This weekend, I bought myself a really spiffy new pair of compression pants for running. As I was trotting around the house enjoying their snugness and warmth on my way to the gym, my confused boyfriend posed a question that I feel a lot of people probably have: “What?”
When my beloved asked “what is compression clothing?”, what he was actually asking was “what is the point of compression clothing?” Which is, it seems, actually a fairly common question, in that I took an informal poll among friends and none of them knew. Then, I asked the sales clerks at Old Navy and the Nike Store here in Seattle, and they couldn’t give me a straight answer either, aside from the fact that “men like them because it’s better than a cup, I think.”

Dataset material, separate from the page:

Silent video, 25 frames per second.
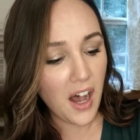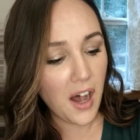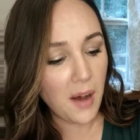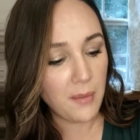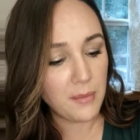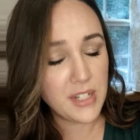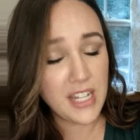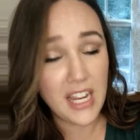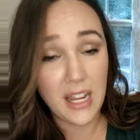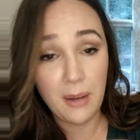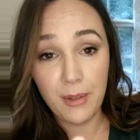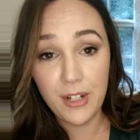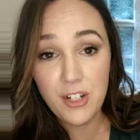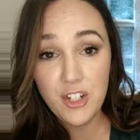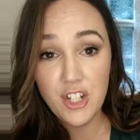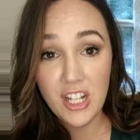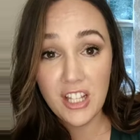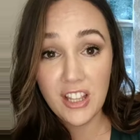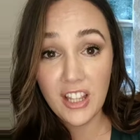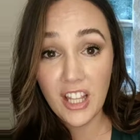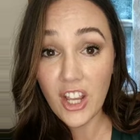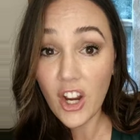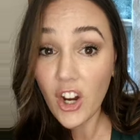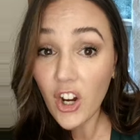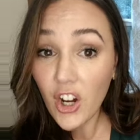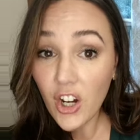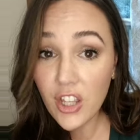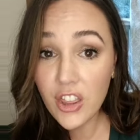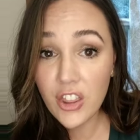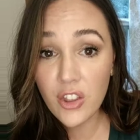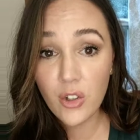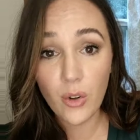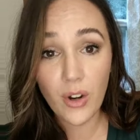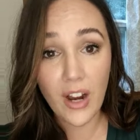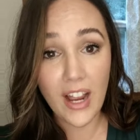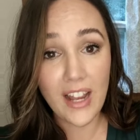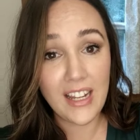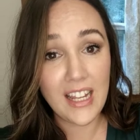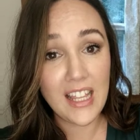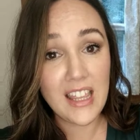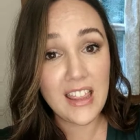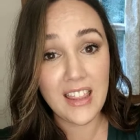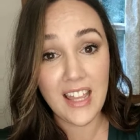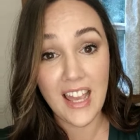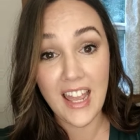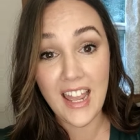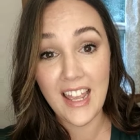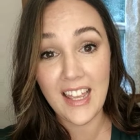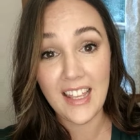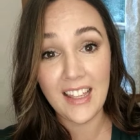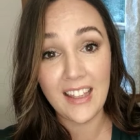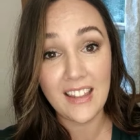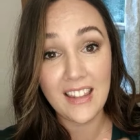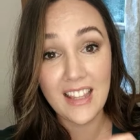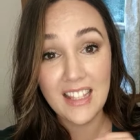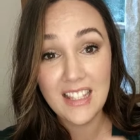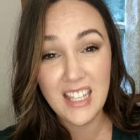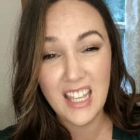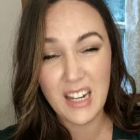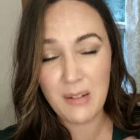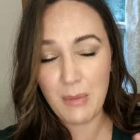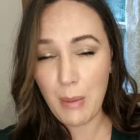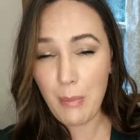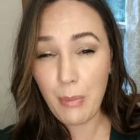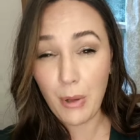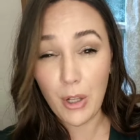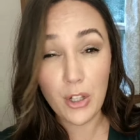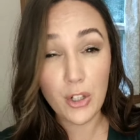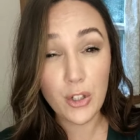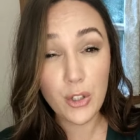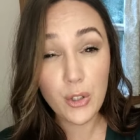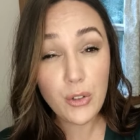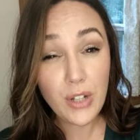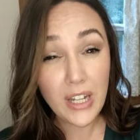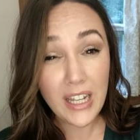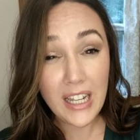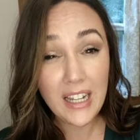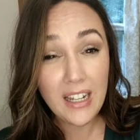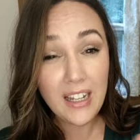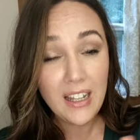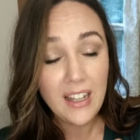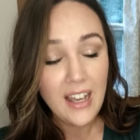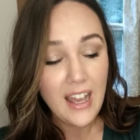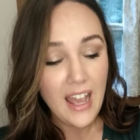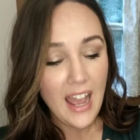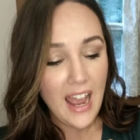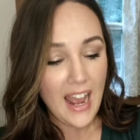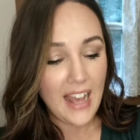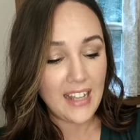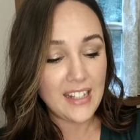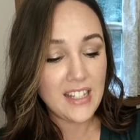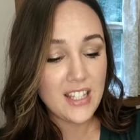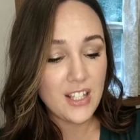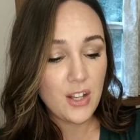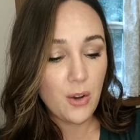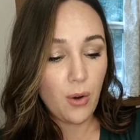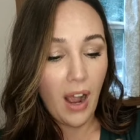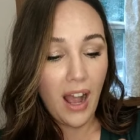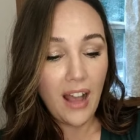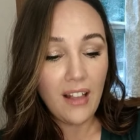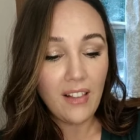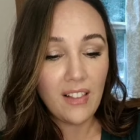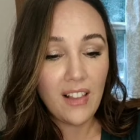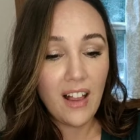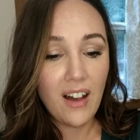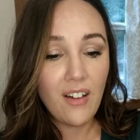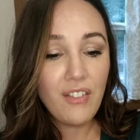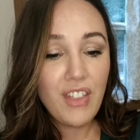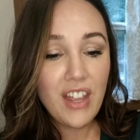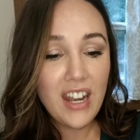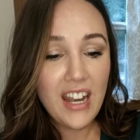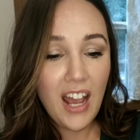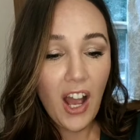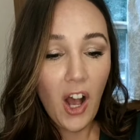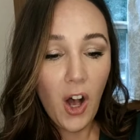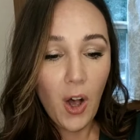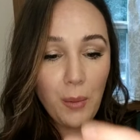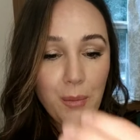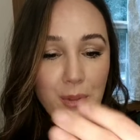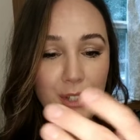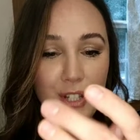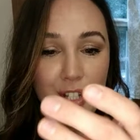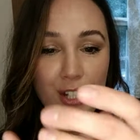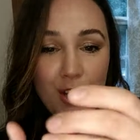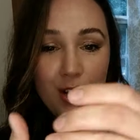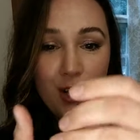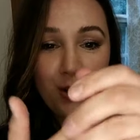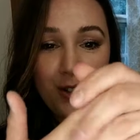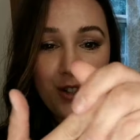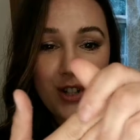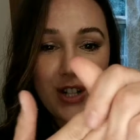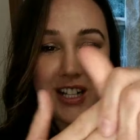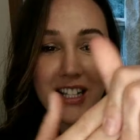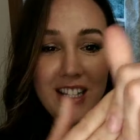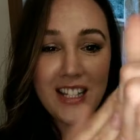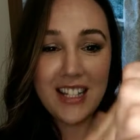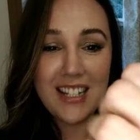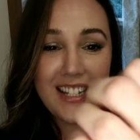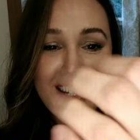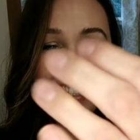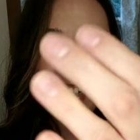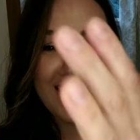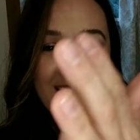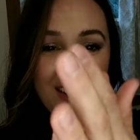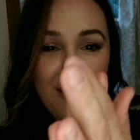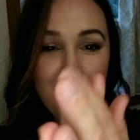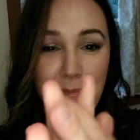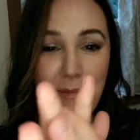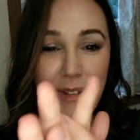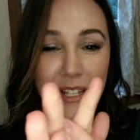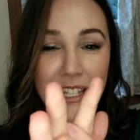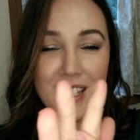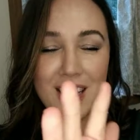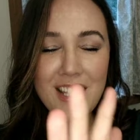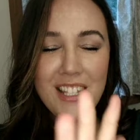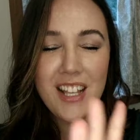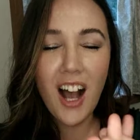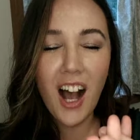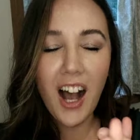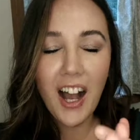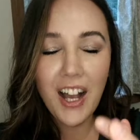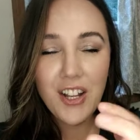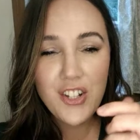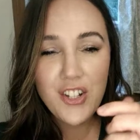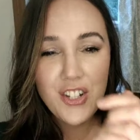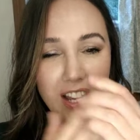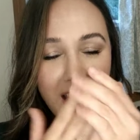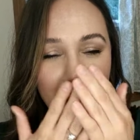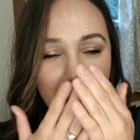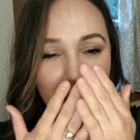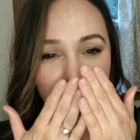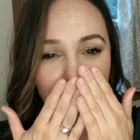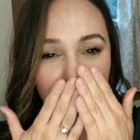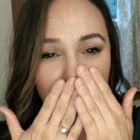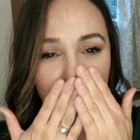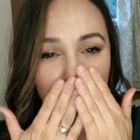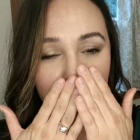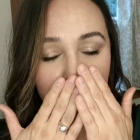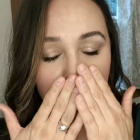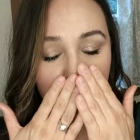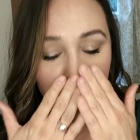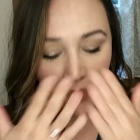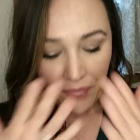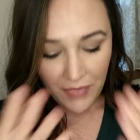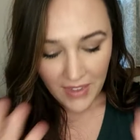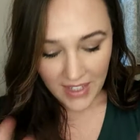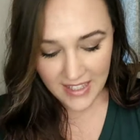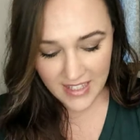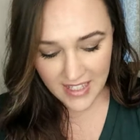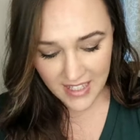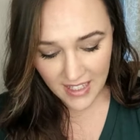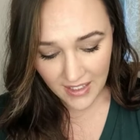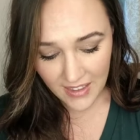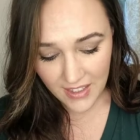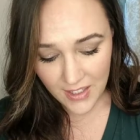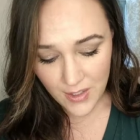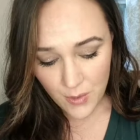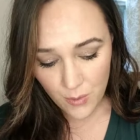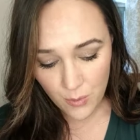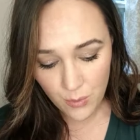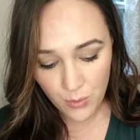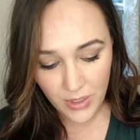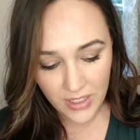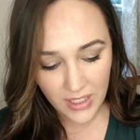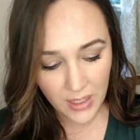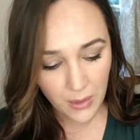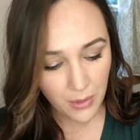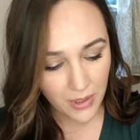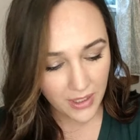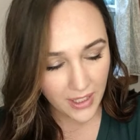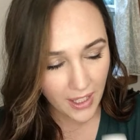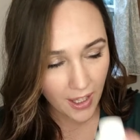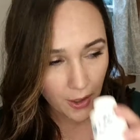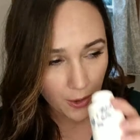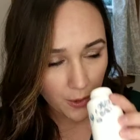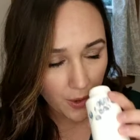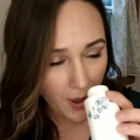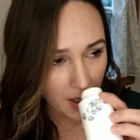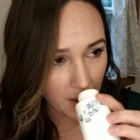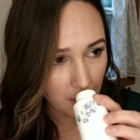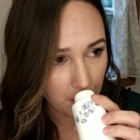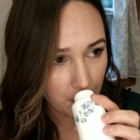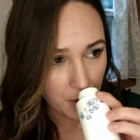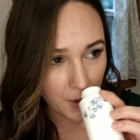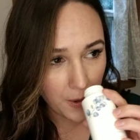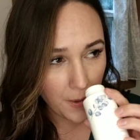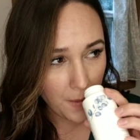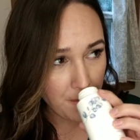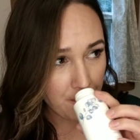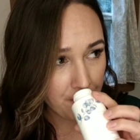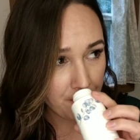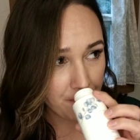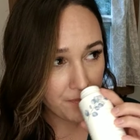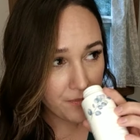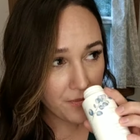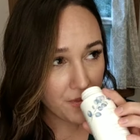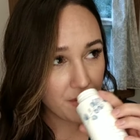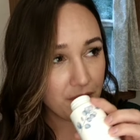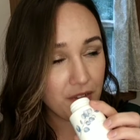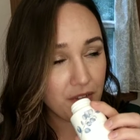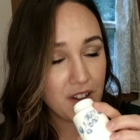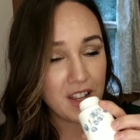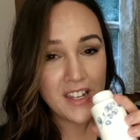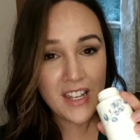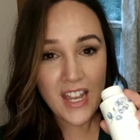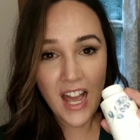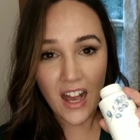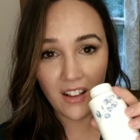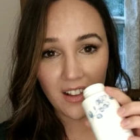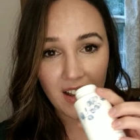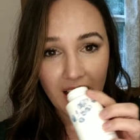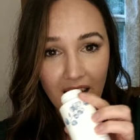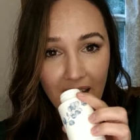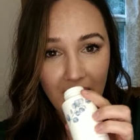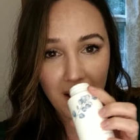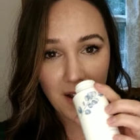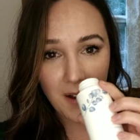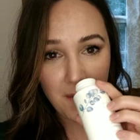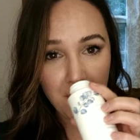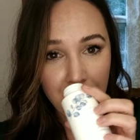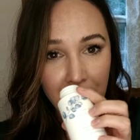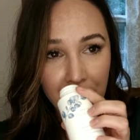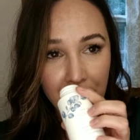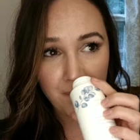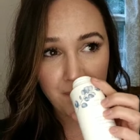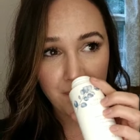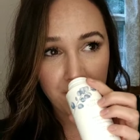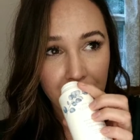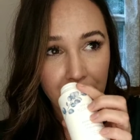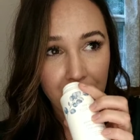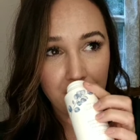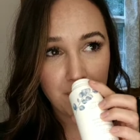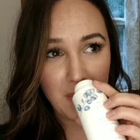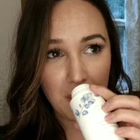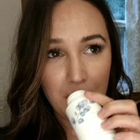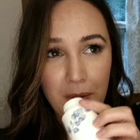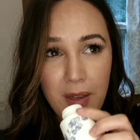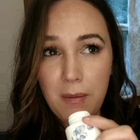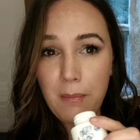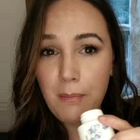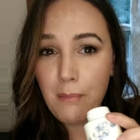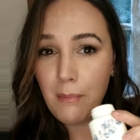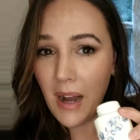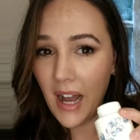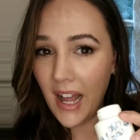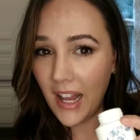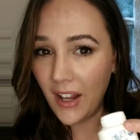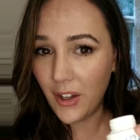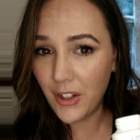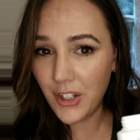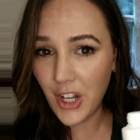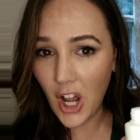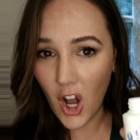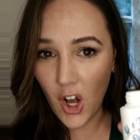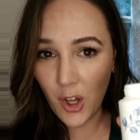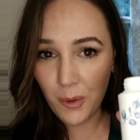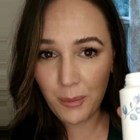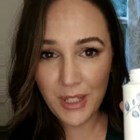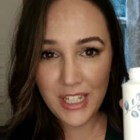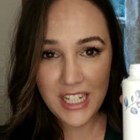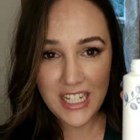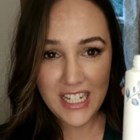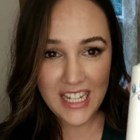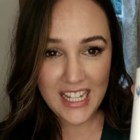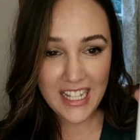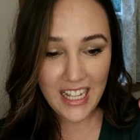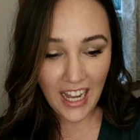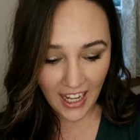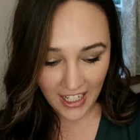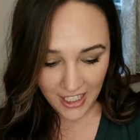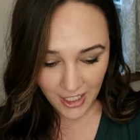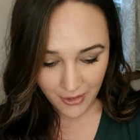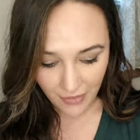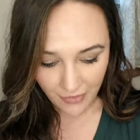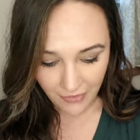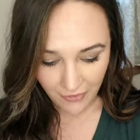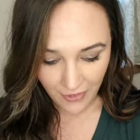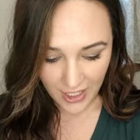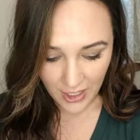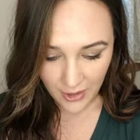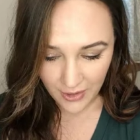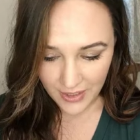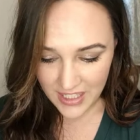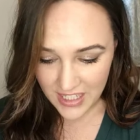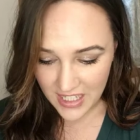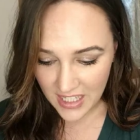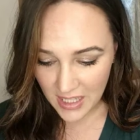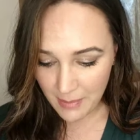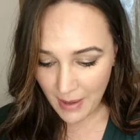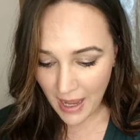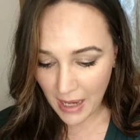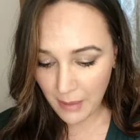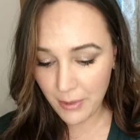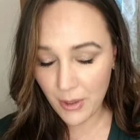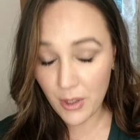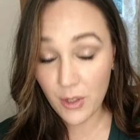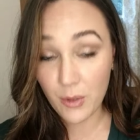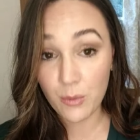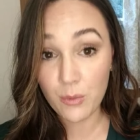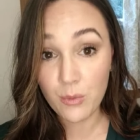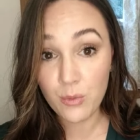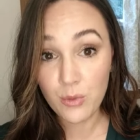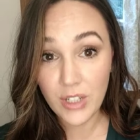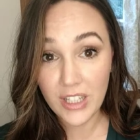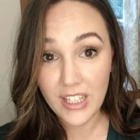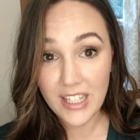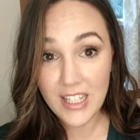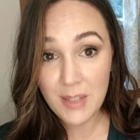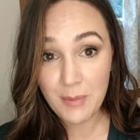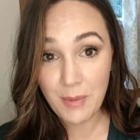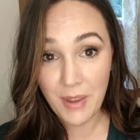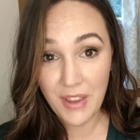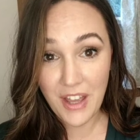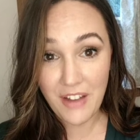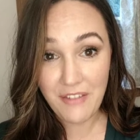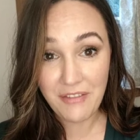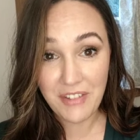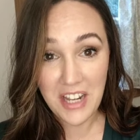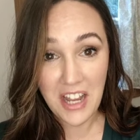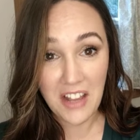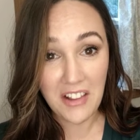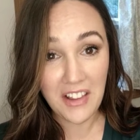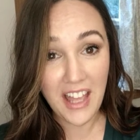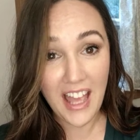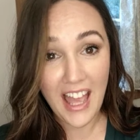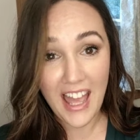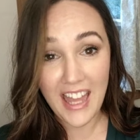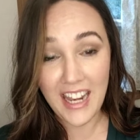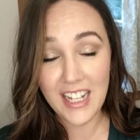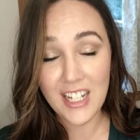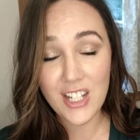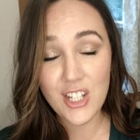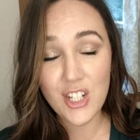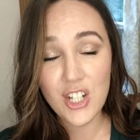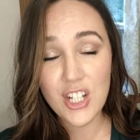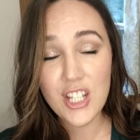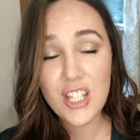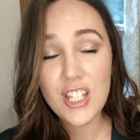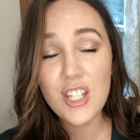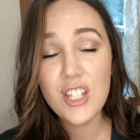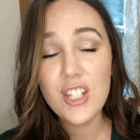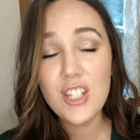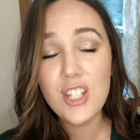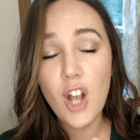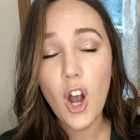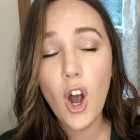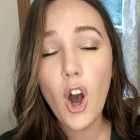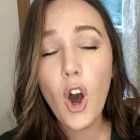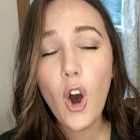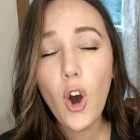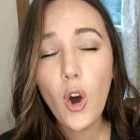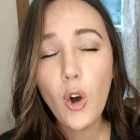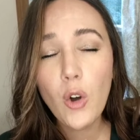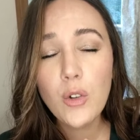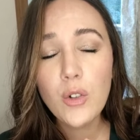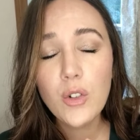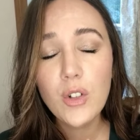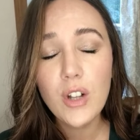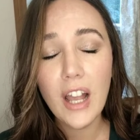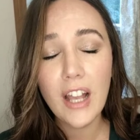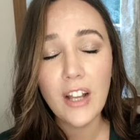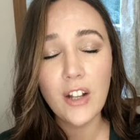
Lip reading: damaging the earth or anything that's gonna be polluting. And so I love that it helps to just massage in. It's got this really, really incredible vanilla, maybe a mild almondy kind of a fragrance to the back, but you can really smell that vanilla, and it's just so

So what is the benefit of tight-fitting compression sportswear, which is made by athletic apparel companies like Under Armour and Easton? Apparently, there are numerous–and they’re all pretty legitimate.
Aside from the junk-cuddling aspect (which is valid–a lot of men have swapped tight-fitting shorts for jock straps), athletes and competitive runners swear by these spanex-y tights, shirts, bras, and shorts, mostly for reasons having to do with comfort, which is certainly the main factor in my purchasing of sportswear. Because compression apparel is so snug, it doesn’t hike up or shift when running, biking, or playing sports. Instead, it moves with you, which means you’re spending less time tugging at your vaguely-stretchy clothing (I’m looking at you, yoga pants), and more time, you know, being active.
Compression pants and tops are also, to many, more visually appealing than baggy shorts, over-sized t-shirts, and other alternative apparel choices. Which is not to say that looking cute is anywhere near necessary when you’re performing endurance sports…but for some of us, it is an added bonus.
This style of apparel is also popular among those whose athletics take them outdoors. Many football players, as well as all-weather cyclists, triathletes, and even climbers prefer to have one of these moisture-wicking layers beneath whatever else they may be wearing for added dryness, warmth, and insulation.
But, apparently the close-fitting fabric, which not only keeps athletes feeling toasty against the elements, also works to keep their muscles warmer, which protects them from injury and helps them remain flexible during a workout. The compression action has also been shown to lead to a decrease in creatine build-up, which can cause muscle soreness.
What compression clothing doesn’t do, however, is improve your athletic ability, according to a much-hyped study back in June. But, of course, most athletes don’t actually believe that what they wear can give them super-powers that they don’t already have.
Take note, Nike Store girl: it seems that even those of us (ahem, myself) who prefer the climate-controlled comfort of a treadmill at a gym can reap the many benefits of these wicking wonders. Compression pants are more than a fashion statement–they’re functional, too.